- [Dataset excerpts]:
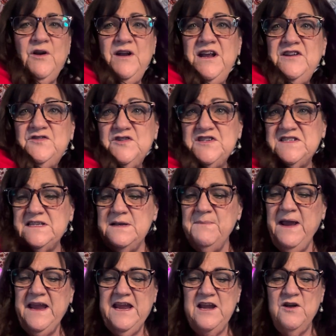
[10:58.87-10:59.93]
interested in
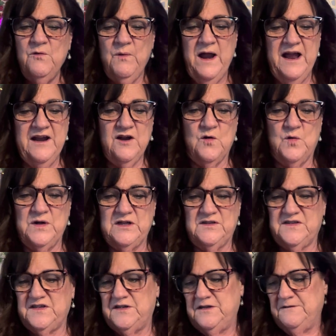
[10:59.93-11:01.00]
making a rag
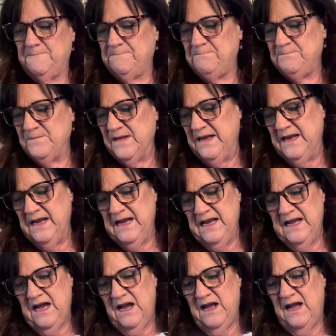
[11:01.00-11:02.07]
quilt.
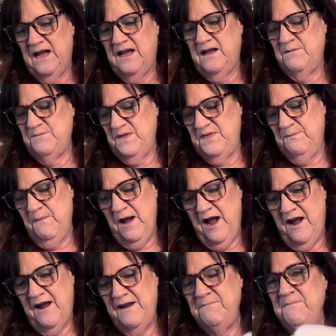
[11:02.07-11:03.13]

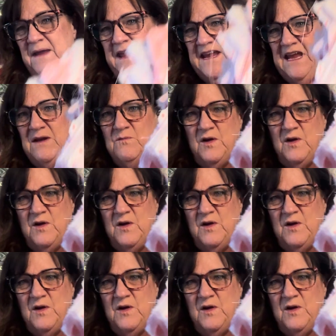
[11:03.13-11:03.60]
I'm making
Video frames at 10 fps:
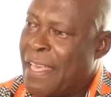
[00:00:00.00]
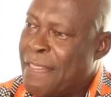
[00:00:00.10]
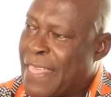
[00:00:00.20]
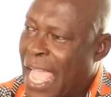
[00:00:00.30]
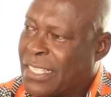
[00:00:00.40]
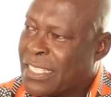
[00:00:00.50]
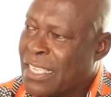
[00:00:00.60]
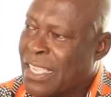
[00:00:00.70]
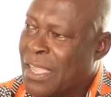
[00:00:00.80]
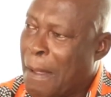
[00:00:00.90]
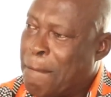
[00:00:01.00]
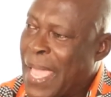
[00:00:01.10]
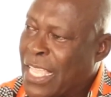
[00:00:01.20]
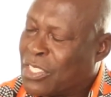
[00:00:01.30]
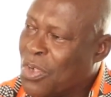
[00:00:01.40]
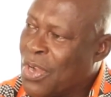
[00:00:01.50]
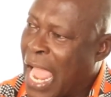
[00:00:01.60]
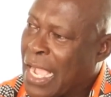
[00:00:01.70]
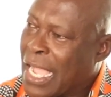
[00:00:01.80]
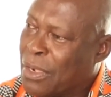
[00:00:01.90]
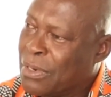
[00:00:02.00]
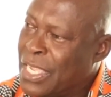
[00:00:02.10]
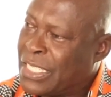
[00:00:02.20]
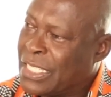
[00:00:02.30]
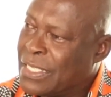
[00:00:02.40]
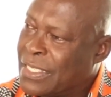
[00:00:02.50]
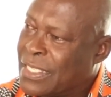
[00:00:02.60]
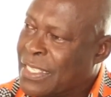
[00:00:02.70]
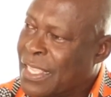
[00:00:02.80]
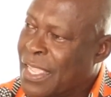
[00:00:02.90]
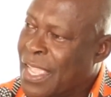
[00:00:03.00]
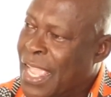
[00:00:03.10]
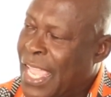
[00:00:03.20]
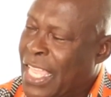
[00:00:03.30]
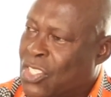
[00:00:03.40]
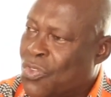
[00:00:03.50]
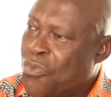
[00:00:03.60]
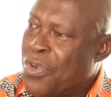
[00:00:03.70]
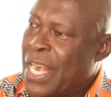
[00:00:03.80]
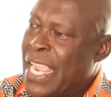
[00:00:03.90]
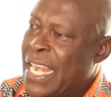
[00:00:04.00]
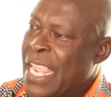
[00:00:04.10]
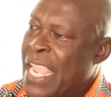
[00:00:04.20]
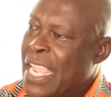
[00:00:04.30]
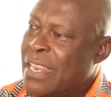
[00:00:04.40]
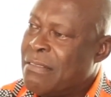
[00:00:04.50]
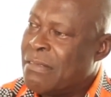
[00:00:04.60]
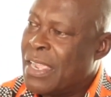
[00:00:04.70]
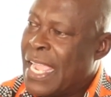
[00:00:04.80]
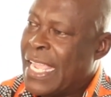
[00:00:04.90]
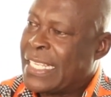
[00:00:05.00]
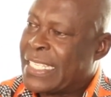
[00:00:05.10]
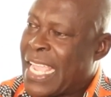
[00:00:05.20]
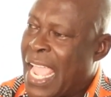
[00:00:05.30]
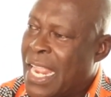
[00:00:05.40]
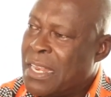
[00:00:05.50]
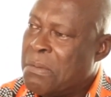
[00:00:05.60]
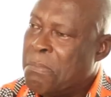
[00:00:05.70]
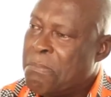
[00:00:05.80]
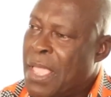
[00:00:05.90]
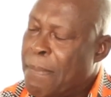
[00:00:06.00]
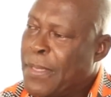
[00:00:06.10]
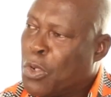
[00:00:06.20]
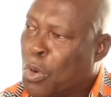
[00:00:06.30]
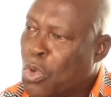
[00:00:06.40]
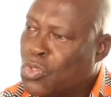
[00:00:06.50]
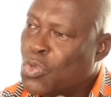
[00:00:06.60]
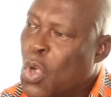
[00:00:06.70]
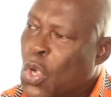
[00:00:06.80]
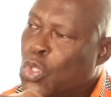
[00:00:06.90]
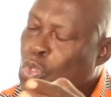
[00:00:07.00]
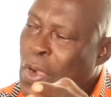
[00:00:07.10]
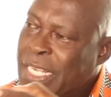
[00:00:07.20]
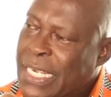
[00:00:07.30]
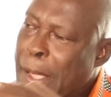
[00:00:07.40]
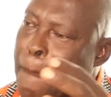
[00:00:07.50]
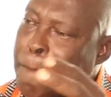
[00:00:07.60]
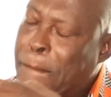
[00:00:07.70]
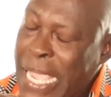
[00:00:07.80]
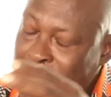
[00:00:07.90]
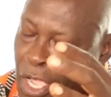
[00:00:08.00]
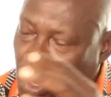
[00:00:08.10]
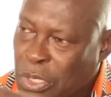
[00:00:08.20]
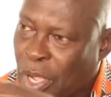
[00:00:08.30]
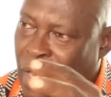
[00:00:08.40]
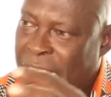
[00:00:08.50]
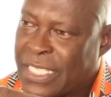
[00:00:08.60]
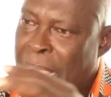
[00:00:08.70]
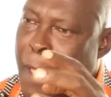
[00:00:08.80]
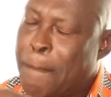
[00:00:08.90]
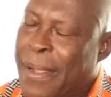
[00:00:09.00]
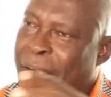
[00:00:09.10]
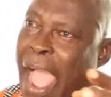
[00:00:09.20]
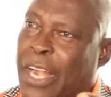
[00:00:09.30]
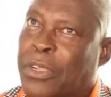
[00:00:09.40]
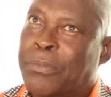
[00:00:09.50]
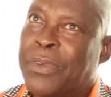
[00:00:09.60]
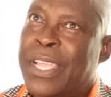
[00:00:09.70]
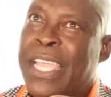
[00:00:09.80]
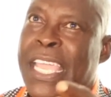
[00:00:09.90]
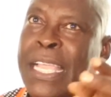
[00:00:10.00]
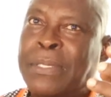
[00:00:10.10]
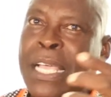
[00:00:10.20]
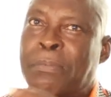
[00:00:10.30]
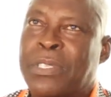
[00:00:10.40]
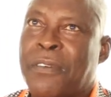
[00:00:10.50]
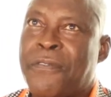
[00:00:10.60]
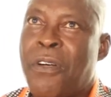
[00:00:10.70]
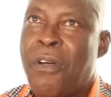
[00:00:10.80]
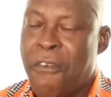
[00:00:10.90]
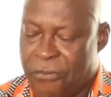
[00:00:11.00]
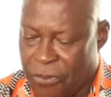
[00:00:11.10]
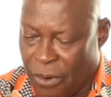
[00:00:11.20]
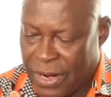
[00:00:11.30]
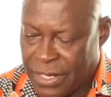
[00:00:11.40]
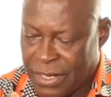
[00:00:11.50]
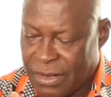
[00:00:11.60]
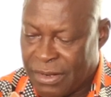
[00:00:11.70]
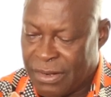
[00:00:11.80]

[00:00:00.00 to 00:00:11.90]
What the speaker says: that, based on our calculations, is reeling in 10, maybe close to $20 billion per annum in terms of foreign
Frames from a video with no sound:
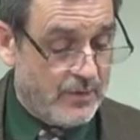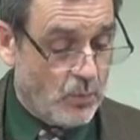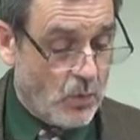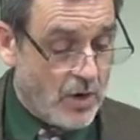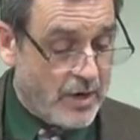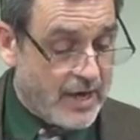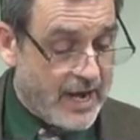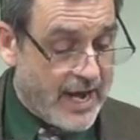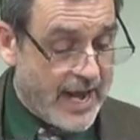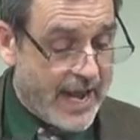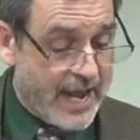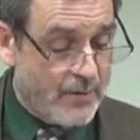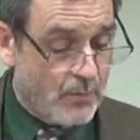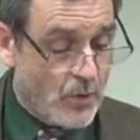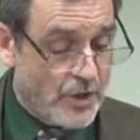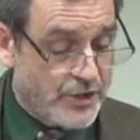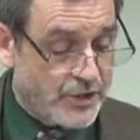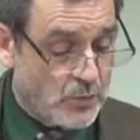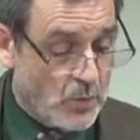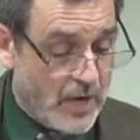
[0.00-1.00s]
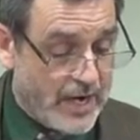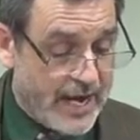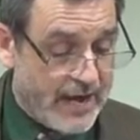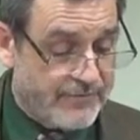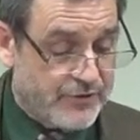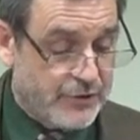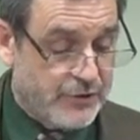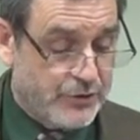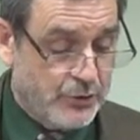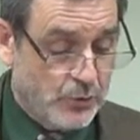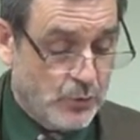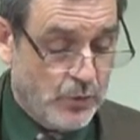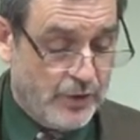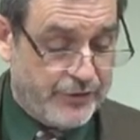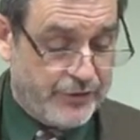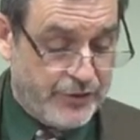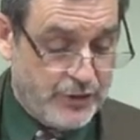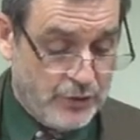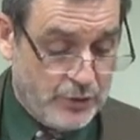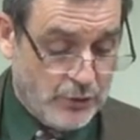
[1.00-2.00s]
"What I ha- what do I have to do
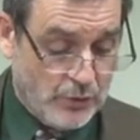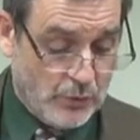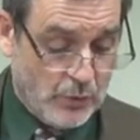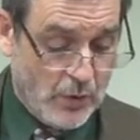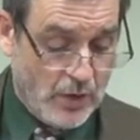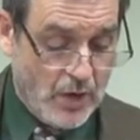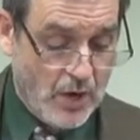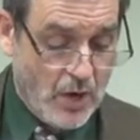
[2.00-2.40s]
with you,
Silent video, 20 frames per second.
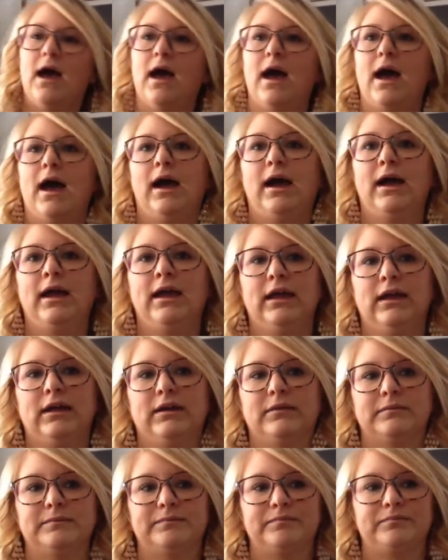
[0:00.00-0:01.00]

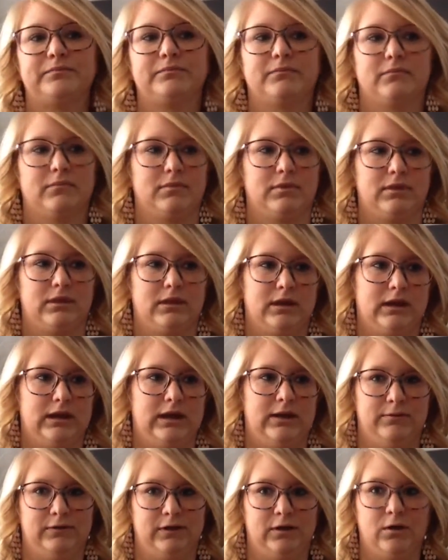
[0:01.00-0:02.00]
I
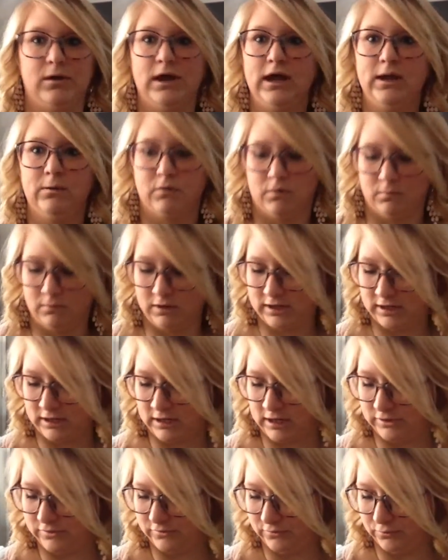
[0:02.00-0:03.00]
was like, okay, well, what can
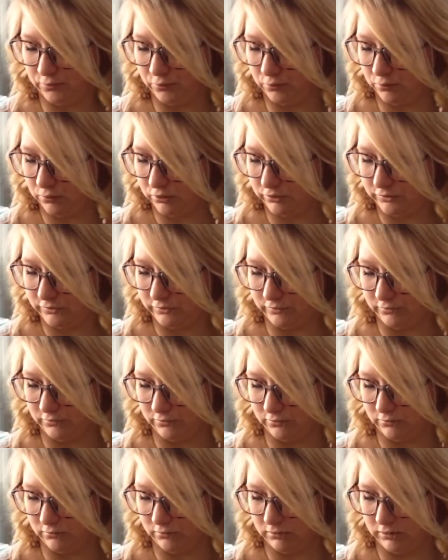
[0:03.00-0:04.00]
I do
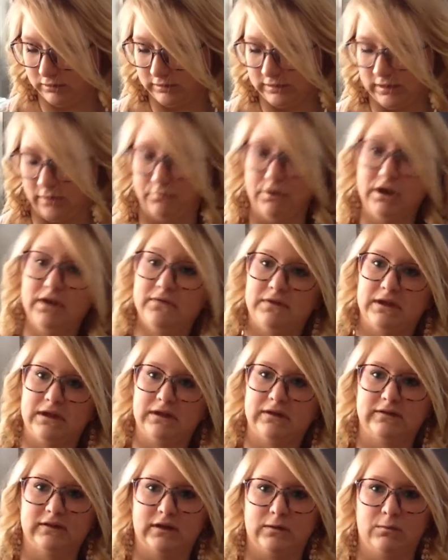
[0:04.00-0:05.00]
to get rid of
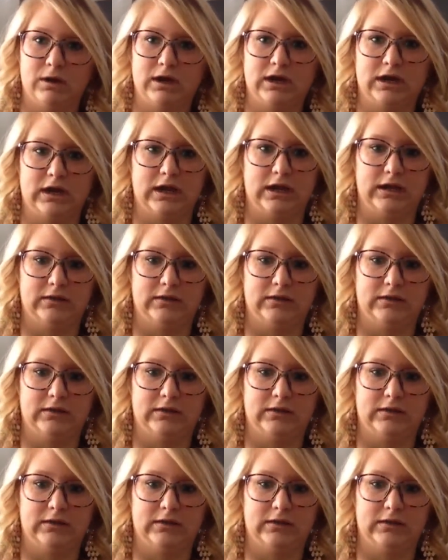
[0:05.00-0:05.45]
this? Like, what can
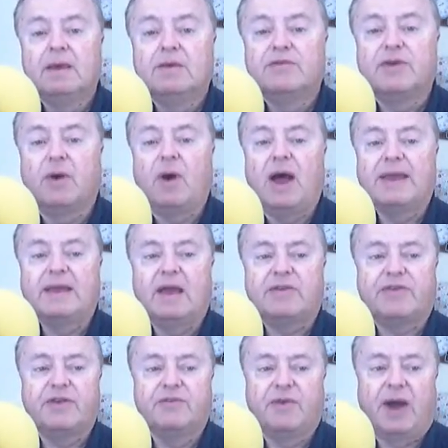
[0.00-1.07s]
So I
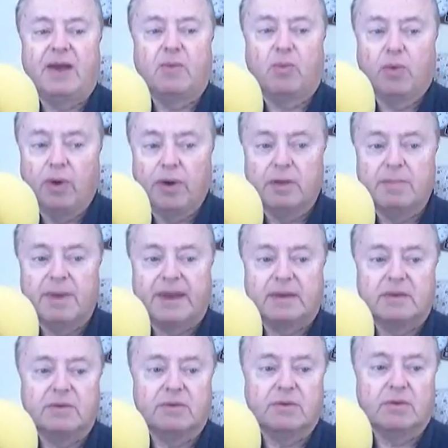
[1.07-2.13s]
guess if I were to make
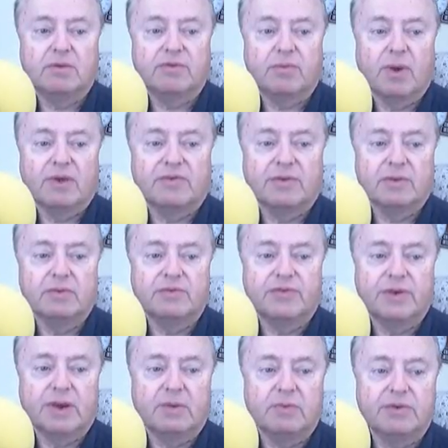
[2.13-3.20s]
a New Year's
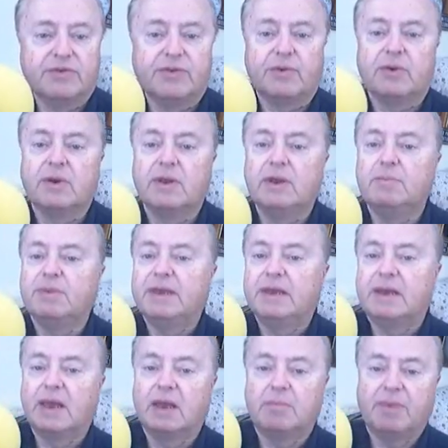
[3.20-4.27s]
resolution, it would certainly be
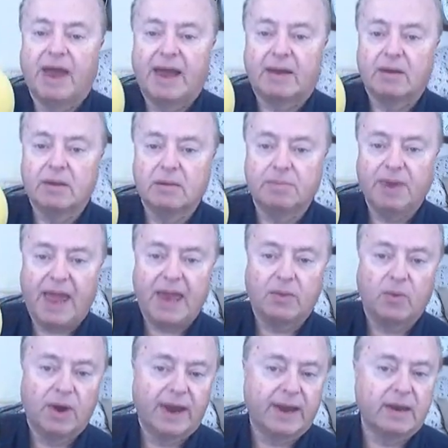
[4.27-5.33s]
to get back on the
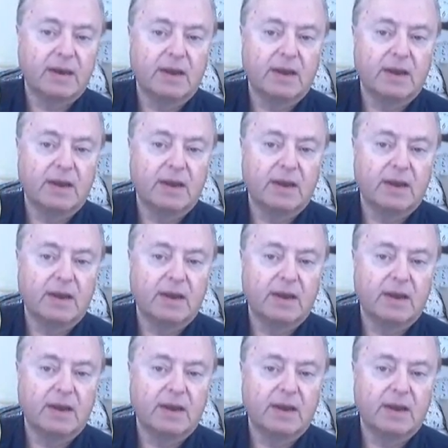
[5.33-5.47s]
bandwagon.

- [About this task]: Among the entries above, locate the line with "[00:00:01.60]" and the line with "[00:00:08.50]". Give those two lines and all lines between them again, exactly, leaving out the pictures.

- [Final answer]:
[00:00:01.60]
[00:00:01.70]
[00:00:01.80]
[00:00:01.90]
[00:00:02.00]
[00:00:02.10]
[00:00:02.20]
[00:00:02.30]
[00:00:02.40]
[00:00:02.50]
[00:00:02.60]
[00:00:02.70]
[00:00:02.80]
[00:00:02.90]
[00:00:03.00]
[00:00:03.10]
[00:00:03.20]
[00:00:03.30]
[00:00:03.40]
[00:00:03.50]
[00:00:03.60]
[00:00:03.70]
[00:00:03.80]
[00:00:03.90]
[00:00:04.00]
[00:00:04.10]
[00:00:04.20]
[00:00:04.30]
[00:00:04.40]
[00:00:04.50]
[00:00:04.60]
[00:00:04.70]
[00:00:04.80]
[00:00:04.90]
[00:00:05.00]
[00:00:05.10]
[00:00:05.20]
[00:00:05.30]
[00:00:05.40]
[00:00:05.50]
[00:00:05.60]
[00:00:05.70]
[00:00:05.80]
[00:00:05.90]
[00:00:06.00]
[00:00:06.10]
[00:00:06.20]
[00:00:06.30]
[00:00:06.40]
[00:00:06.50]
[00:00:06.60]
[00:00:06.70]
[00:00:06.80]
[00:00:06.90]
[00:00:07.00]
[00:00:07.10]
[00:00:07.20]
[00:00:07.30]
[00:00:07.40]
[00:00:07.50]
[00:00:07.60]
[00:00:07.70]
[00:00:07.80]
[00:00:07.90]
[00:00:08.00]
[00:00:08.10]
[00:00:08.20]
[00:00:08.30]
[00:00:08.40]
[00:00:08.50]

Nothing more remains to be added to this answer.